Menteri Transportasi dan Infrastruktur Turki, Abdulkadir Uraloğlu, menegaskan komitmen negaranya untuk menjaga kelancaran perdagangan dan pasokan energi. Hal ini menyusul eskalasi konflik di kawasan setelah Iran melancarkan serangan rudal sebagai balasan atas serangan udara Israel pada 13 Juni yang menargetkan fasilitas nuklir Iran.
Salah satu skenario yang paling dikhawatirkan adalah penutupan Selat Hormuz oleh Iran. Selat sempit ini adalah rute utama ekspor minyak dari negara-negara Teluk seperti Arab Saudi, Uni Emirat Arab, Irak, dan Kuwait. Sekitar 20 persen pasokan minyak dunia, atau setara 18 juta barel per hari, melewati selat ini. Jika jalur ini ditutup, dampaknya bisa langsung terasa pada harga energi global dan stabilitas geopolitik.
“Kami harus siap dengan jalur darat dan laut jika Selat Hormuz benar-benar ditutup,” ujar Uraloğlu.
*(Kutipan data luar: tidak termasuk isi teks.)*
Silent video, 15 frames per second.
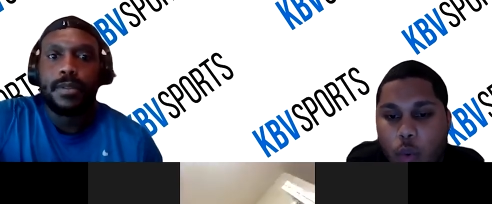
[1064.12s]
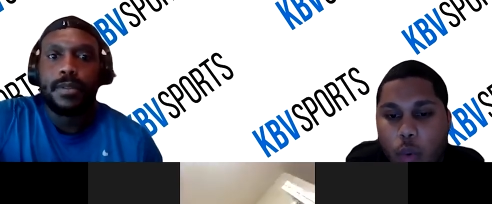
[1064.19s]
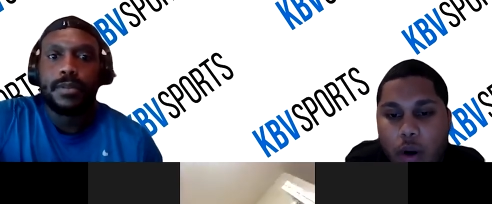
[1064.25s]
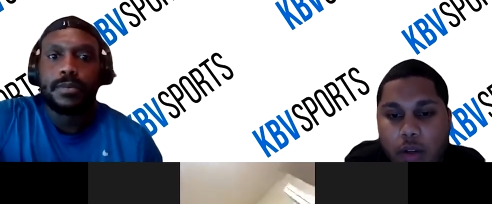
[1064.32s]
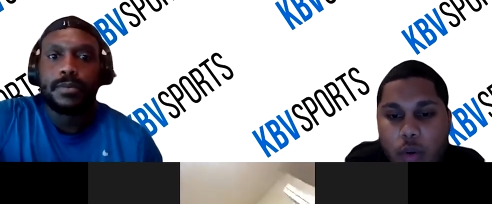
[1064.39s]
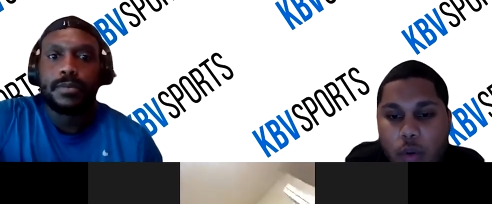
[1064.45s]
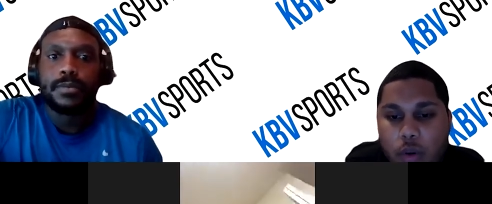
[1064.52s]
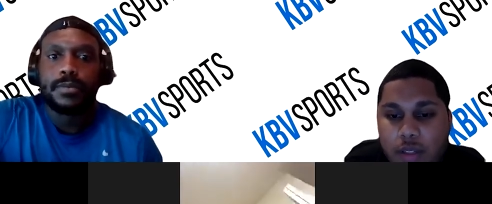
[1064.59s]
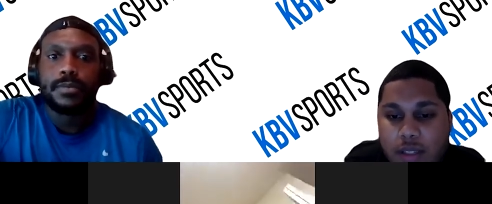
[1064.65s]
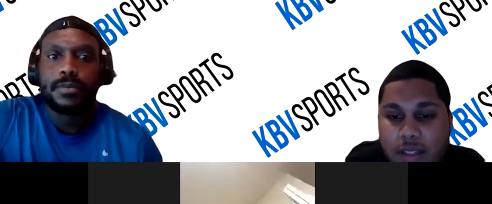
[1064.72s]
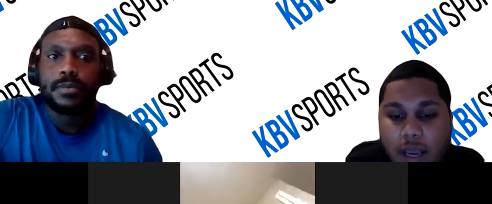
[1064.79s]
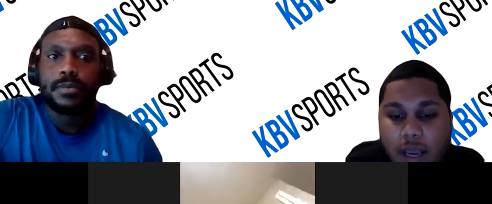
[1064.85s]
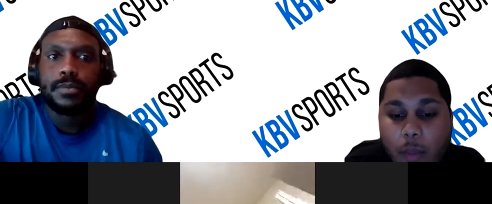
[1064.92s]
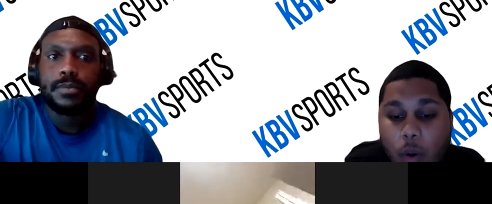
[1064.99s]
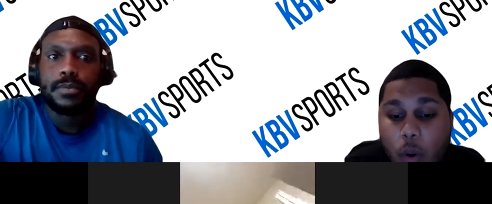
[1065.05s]
Speaker 1: work towards the
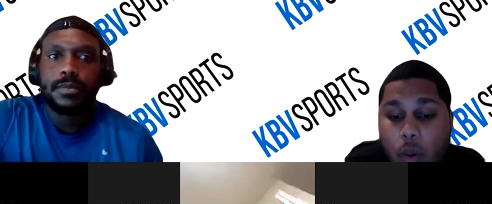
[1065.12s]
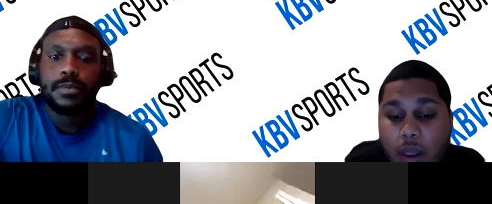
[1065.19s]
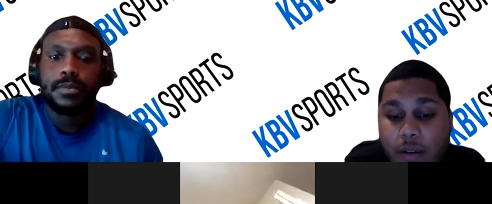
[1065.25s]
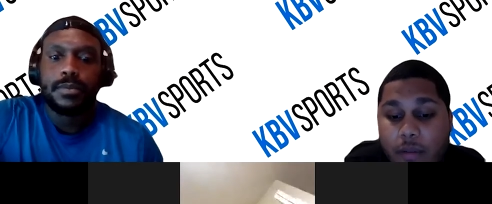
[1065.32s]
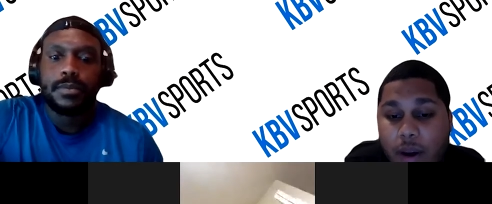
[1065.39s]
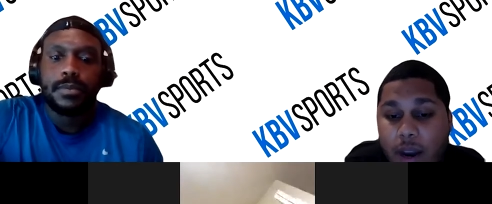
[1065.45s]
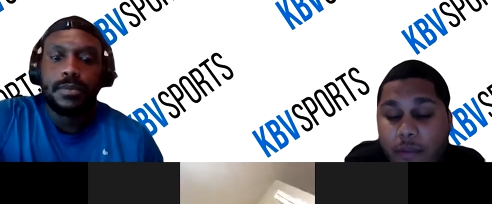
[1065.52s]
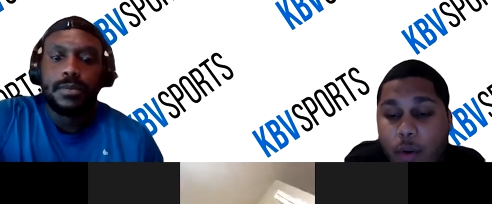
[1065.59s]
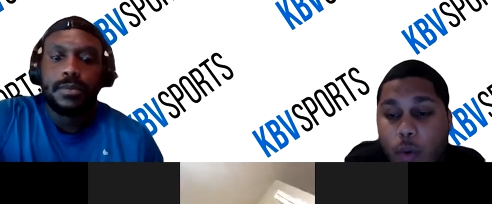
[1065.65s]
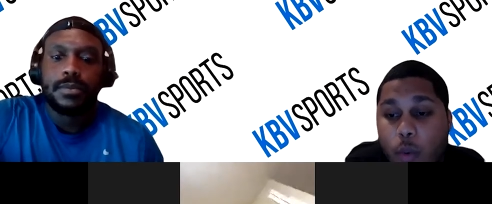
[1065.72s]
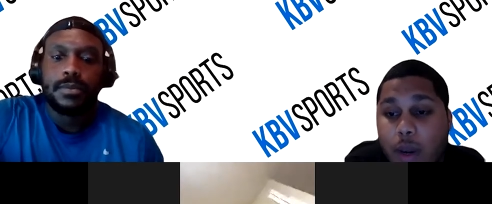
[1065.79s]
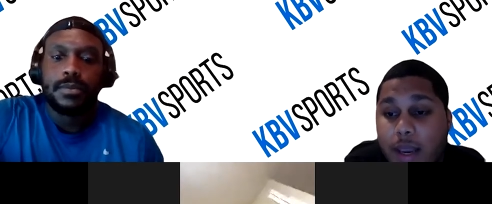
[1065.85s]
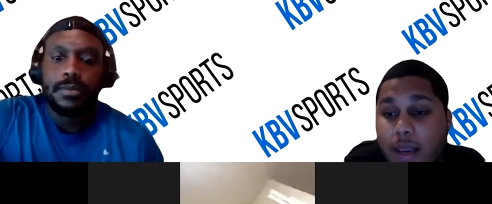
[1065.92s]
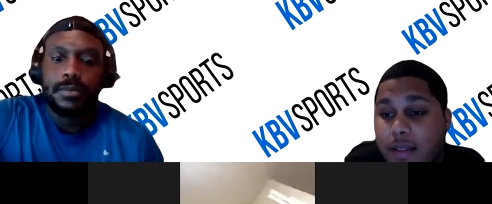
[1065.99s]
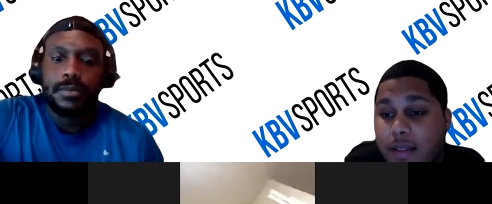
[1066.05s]
same goal every
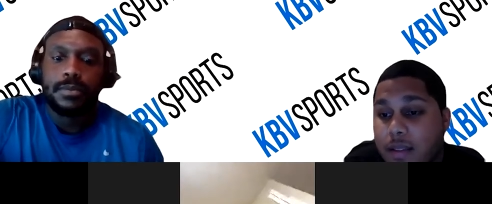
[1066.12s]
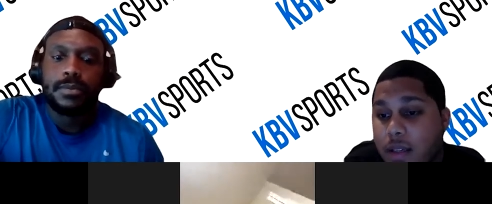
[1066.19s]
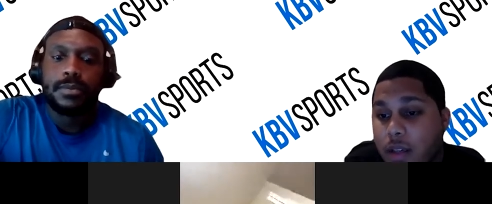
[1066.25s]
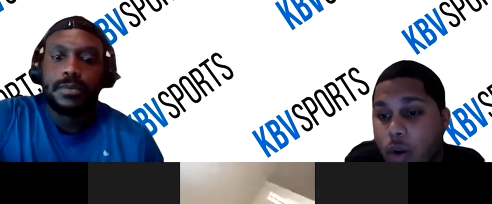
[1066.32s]
week, you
Inisiatif Jalur Alternatif Turki: Middle Corridor dan Development Road
Sebagai langkah antisipasi, Turki mempercepat pengembangan dua koridor utama:
Middle Corridor: Jalur transportasi yang menghubungkan Tiongkok ke Eropa melalui Asia Tengah, Laut Kaspasi, Kaukasus, dan Turki. Jalur ini menjadi alternatif penting untuk rute tradisional via Rusia dan Terusan Suez.
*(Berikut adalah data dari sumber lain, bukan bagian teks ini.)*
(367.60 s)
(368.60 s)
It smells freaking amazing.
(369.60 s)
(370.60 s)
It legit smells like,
Development Road Corridor: Proyek ambisius yang akan menghubungkan Pelabuhan Al-Faw di Irak selatan ke Turki melalui jalur darat dan rel, kemudian berlanjut ke Eropa. Koridor ini akan menciptakan jalur perdagangan baru dari Teluk ke pasar Barat.
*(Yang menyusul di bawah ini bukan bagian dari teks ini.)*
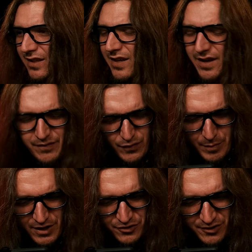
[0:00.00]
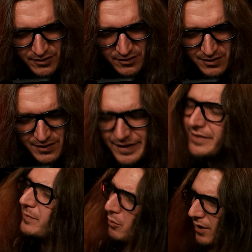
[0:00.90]
Informational?
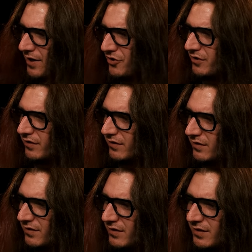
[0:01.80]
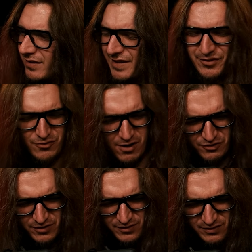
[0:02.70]
Inspirational.
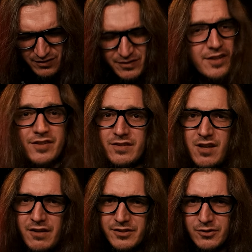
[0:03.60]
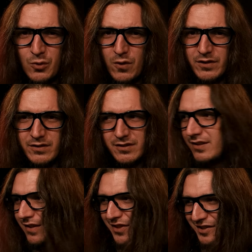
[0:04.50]
Instructional? This is not a tutorial.
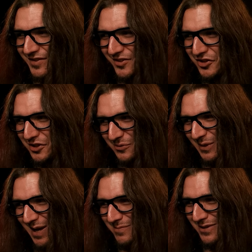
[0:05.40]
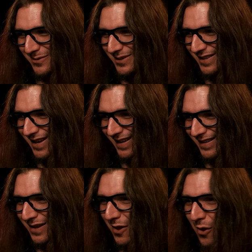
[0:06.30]
This is just what I'm doing today.
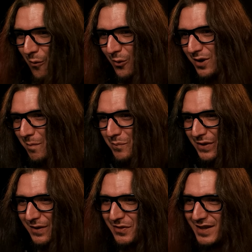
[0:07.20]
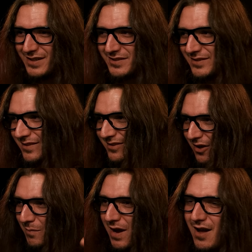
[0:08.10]
We're gonna build this
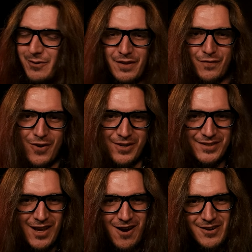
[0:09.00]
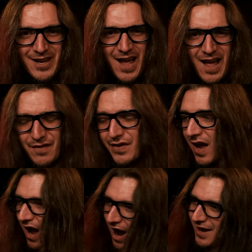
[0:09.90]
somehow in the furnace I already have.
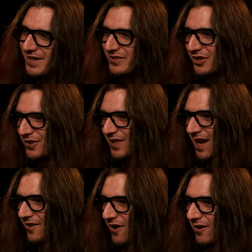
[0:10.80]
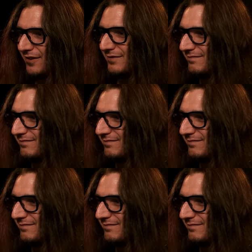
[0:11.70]
I didn't turn that on.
“Kami adalah satu-satunya negara anggota NATO yang dilintasi jalur kereta api dari 21 negara hingga ke Eropa. Karena itu, kami harus mempercepat diversifikasi jalur seperti Middle Corridor dan Development Road,” jelas Uraloğlu. Sepanjang 2.100 kilometer dari jalur Development Road akan membentang di wilayah Turki, dengan total investasi diperkirakan mencapai $24 miliar.
Konflik Iran-Israel juga berdampak pada operasional transportasi udara. Uraloğlu mengungkapkan bahwa saat ini ada 11 pesawat Turki yang terjebak di wilayah konflik, tujuh di Iran dan empat di Irak. Pesawat-pesawat tersebut dioperasikan oleh Pegasus Airlines, Turkish Airlines, AJet, dan Tailwind.
“Kami terus memantau situasi dengan ketat melalui Kementerian Luar Negeri dan Badan Intelijen Nasional,” tambahnya.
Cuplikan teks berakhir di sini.